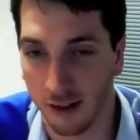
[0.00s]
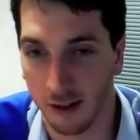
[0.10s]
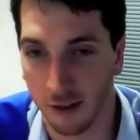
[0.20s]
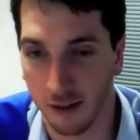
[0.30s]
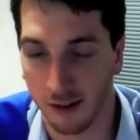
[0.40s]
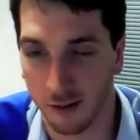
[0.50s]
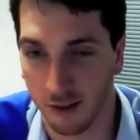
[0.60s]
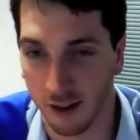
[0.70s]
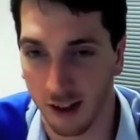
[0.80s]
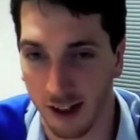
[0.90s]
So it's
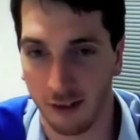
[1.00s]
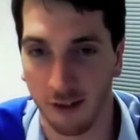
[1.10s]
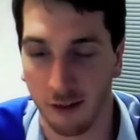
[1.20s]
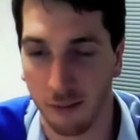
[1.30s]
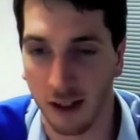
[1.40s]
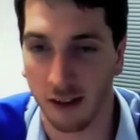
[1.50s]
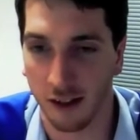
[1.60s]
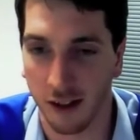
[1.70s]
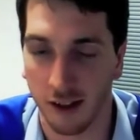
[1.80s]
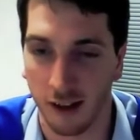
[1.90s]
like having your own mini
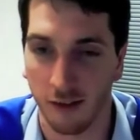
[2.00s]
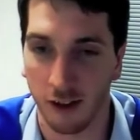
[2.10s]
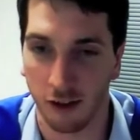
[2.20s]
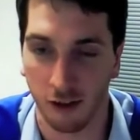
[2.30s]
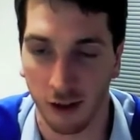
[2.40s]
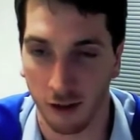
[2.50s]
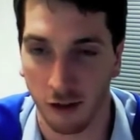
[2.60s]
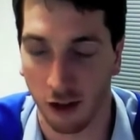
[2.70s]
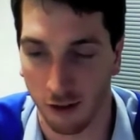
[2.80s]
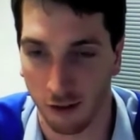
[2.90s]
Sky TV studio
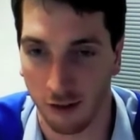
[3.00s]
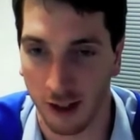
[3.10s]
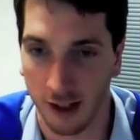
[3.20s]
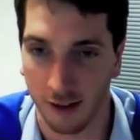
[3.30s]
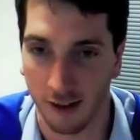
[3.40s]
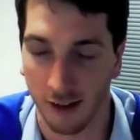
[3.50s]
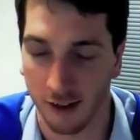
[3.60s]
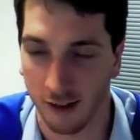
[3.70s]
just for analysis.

####################

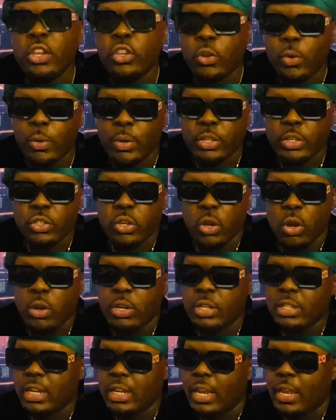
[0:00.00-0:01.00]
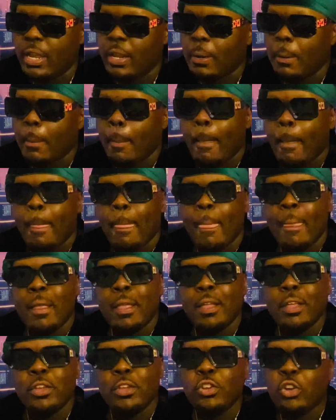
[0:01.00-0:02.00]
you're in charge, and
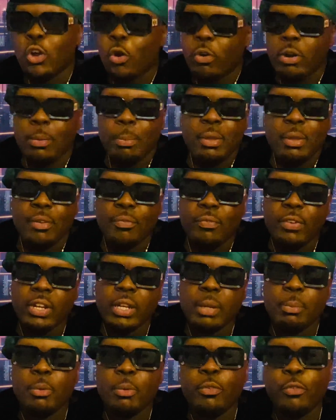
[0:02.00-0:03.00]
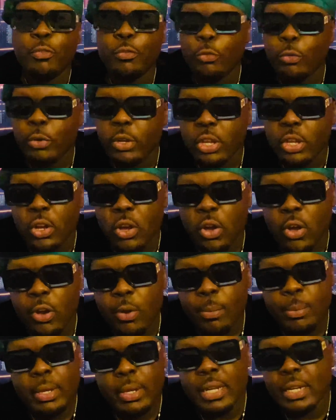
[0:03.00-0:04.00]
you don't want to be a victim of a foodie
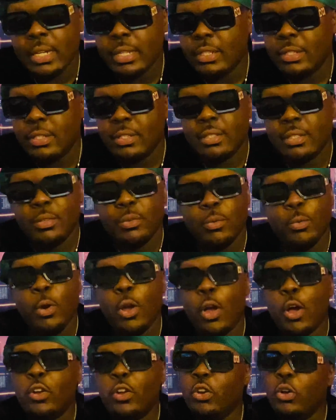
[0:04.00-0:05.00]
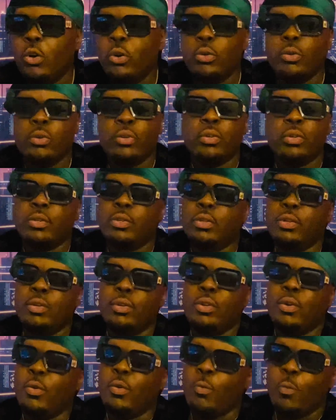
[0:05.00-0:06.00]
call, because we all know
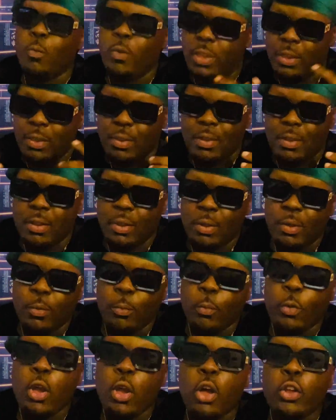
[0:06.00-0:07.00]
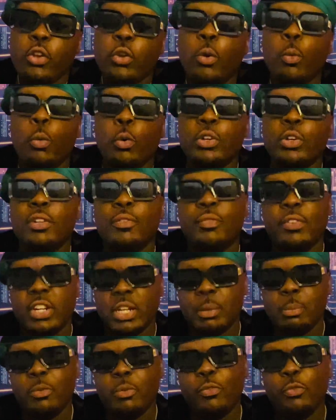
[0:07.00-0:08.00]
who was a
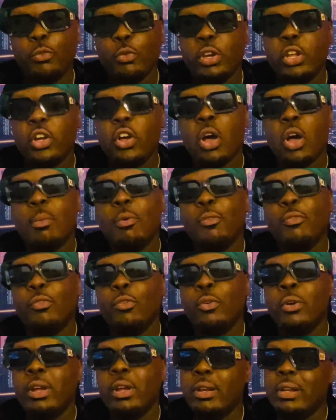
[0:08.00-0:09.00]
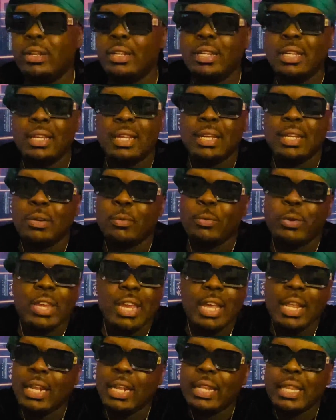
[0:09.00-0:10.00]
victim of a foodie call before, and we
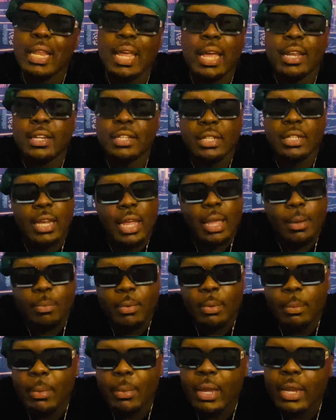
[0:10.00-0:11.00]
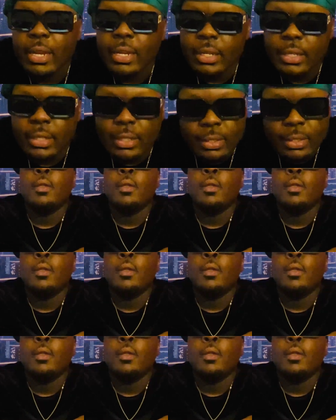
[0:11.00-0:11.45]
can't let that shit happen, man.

####################

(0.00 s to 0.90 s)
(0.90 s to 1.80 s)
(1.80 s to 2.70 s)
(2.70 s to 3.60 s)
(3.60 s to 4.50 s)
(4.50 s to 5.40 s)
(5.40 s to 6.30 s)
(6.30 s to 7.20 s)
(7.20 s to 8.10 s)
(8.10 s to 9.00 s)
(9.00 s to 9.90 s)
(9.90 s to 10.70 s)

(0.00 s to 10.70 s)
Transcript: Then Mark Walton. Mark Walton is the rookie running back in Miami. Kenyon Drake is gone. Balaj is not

####################

Work to be completed: Begin with the line above that has "(1.80 s to 2.70 s)" and continue through the line that has "(0.00 s to 10.70 s)", setting each one down exactly. Stop there.

Answer box:
(1.80 s to 2.70 s)
(2.70 s to 3.60 s)
(3.60 s to 4.50 s)
(4.50 s to 5.40 s)
(5.40 s to 6.30 s)
(6.30 s to 7.20 s)
(7.20 s to 8.10 s)
(8.10 s to 9.00 s)
(9.00 s to 9.90 s)
(9.90 s to 10.70 s)

(0.00 s to 10.70 s)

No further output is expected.